Em 14 de setembro de 2016, o Comité de Relações Exteriores da Câmara dos Comuns em Londres relatou as conclusões de um estudo de um ano sobre o ataque da NATO à Líbia, com base no que o estudo descreveu como um "arsenal de mentiras", incluindo a história de o massacre de Bengali.
O bombardeio da NATO causou um desastre humanitário na Líbia, matando milhares de pessoas e deslocando centenas de milhares mais, transformando a Líbia de país com maior taxa de mortalidade da África em um estado falido devastado pela guerra.
Sob Obama, os Estados Unidos expandiram as operações secretas de "forças especiais" para 138 países, ou seja, para 70% da população mundial. O primeiro presidente afro-americano lançou o que equivaleria a uma invasão em grande escala da África.
Reminiscente da Scramble for África do século 19, o Comando Africano dos EUA (Africom) desde então construiu uma rede suplicante entre os regimes africanos colaboradores ansiosos para receber subornos e armamento dos EUA. A doutrina "soldado para soldado" do Africom envolve oficiais dos EUA em todos os níveis de comando, do general ao suboficial. Faltam apenas os capacetes de medula.
É como se a orgulhosa história da libertação africana, de Patrice Lumumba a Nelson Mandela, tivesse sido condenada ao esquecimento pela elite colonial negra do novo senhor branco. A "missão histórica" dessa elite, alertou o astuto Frantz Fanon, é a promoção de "um capitalismo desenfreado, mas camuflado".
No ano em que a NATO invadiu a Líbia, em 2011, Obama anunciou o que ficou conhecido como a "virada para a Ásia". Quase dois terços das forças navais dos EUA se mudariam para a Ásia-Pacífico para "lidar com a ameaça da China", nas palavras de seu secretário de Defesa. Não havia ameaça da China; havia uma ameaça à China por parte dos Estados Unidos: cerca de 400 bases militares dos EUA formam um arco ao redor do centro industrial chinês, no que um funcionário do Pentágono orgulhosamente descreveu como um “laço”.
Ao mesmo tempo, Obama colocou mísseis na Europa Oriental voltados para a Rússia. Foi precisamente o beatificado ganhador do Prémio Nobel da Paz que aumentou os gastos com ogivas nucleares a um nível superior a qualquer outro governo dos Estados Unidos desde a Guerra Fria; isso depois de ter prometido em um discurso emocionado em Praga em 2009 que "ajudaria a livrar o mundo das armas nucleares".

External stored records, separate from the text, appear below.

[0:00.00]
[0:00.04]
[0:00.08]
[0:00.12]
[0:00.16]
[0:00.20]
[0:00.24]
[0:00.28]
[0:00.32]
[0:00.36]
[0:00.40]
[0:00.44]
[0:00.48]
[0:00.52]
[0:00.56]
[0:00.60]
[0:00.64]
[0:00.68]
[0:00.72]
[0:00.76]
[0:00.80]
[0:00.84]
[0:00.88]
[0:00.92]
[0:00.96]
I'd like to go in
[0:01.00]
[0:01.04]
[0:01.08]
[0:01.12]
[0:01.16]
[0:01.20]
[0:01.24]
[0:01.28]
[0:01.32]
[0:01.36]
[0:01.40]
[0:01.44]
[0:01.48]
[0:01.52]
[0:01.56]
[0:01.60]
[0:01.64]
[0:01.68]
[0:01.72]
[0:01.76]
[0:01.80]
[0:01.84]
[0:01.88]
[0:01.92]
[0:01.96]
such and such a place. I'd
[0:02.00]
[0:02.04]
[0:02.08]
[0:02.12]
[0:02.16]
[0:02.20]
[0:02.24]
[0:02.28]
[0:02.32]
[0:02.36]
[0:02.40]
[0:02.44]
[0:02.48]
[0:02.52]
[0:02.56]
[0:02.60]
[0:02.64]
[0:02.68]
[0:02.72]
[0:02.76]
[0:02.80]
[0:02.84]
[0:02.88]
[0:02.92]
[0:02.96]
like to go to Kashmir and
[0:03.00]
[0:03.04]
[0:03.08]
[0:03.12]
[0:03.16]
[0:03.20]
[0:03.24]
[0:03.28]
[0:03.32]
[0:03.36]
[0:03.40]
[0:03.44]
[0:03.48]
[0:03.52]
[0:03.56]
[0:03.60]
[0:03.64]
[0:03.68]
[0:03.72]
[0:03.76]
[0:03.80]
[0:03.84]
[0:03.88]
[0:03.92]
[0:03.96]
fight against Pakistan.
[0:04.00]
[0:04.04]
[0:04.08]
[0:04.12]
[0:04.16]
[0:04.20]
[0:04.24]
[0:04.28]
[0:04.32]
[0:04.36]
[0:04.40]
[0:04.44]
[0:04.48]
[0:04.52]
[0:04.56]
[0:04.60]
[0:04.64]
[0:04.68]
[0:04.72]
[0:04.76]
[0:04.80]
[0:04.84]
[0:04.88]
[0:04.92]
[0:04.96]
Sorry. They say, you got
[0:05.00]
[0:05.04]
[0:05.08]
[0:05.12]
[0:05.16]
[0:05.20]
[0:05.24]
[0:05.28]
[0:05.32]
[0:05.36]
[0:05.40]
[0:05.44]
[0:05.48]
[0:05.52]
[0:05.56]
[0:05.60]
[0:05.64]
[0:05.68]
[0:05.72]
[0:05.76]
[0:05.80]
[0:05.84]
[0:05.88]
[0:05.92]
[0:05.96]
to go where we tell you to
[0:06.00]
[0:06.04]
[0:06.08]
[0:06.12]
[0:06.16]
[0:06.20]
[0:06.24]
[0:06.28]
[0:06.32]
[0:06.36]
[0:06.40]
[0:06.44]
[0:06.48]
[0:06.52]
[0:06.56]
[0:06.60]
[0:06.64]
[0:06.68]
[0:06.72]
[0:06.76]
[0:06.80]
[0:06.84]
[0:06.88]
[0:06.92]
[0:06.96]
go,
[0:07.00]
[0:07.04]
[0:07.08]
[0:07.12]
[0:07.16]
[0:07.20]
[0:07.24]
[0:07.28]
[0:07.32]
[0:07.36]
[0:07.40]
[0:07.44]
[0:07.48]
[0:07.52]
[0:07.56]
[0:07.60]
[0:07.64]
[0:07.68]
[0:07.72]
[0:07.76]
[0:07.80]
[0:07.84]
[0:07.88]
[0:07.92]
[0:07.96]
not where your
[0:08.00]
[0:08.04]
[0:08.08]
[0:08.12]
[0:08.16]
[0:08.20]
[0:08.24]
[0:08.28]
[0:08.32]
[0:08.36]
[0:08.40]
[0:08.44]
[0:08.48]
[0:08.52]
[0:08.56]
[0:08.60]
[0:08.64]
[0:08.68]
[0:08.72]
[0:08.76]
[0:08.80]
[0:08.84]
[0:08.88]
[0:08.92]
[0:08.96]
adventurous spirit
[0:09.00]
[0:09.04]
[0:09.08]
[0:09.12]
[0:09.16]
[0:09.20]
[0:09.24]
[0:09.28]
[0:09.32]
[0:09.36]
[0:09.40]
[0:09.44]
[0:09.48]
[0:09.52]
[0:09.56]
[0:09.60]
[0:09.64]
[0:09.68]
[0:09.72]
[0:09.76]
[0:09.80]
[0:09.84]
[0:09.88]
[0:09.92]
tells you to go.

Obama e seu governo sabiam muito bem que o golpe que sua vice-secretária de Estado, Victoria Nuland, supervisionou contra o governo ucraniano em 2014 provocaria uma resposta russa e provavelmente levaria à guerra. E assim tem sido.
Durante guerra do Vietname, a propaganda alegou que uma vitória do Vietname espalharia sua doença comunista para o resto da Ásia, permitindo que o Grande Perigo Amarelo se espalhasse para o norte. Os países cairiam em um efeito dominó.
O Vietname de Ho Chi Minh foi vitorioso e nada disso aconteceu. Em vez disso, a civilização vietnamita floresceu, o que é notável, apesar do alto preço que pagou: três milhões de mortos. Os mutilados, os deformados, os viciados, os envenenados, os desaparecidos.
Se os atuais propagandistas tiverem sucesso em sua guerra com a China, isso será apenas uma fração do que está por vir. Fale mais alto.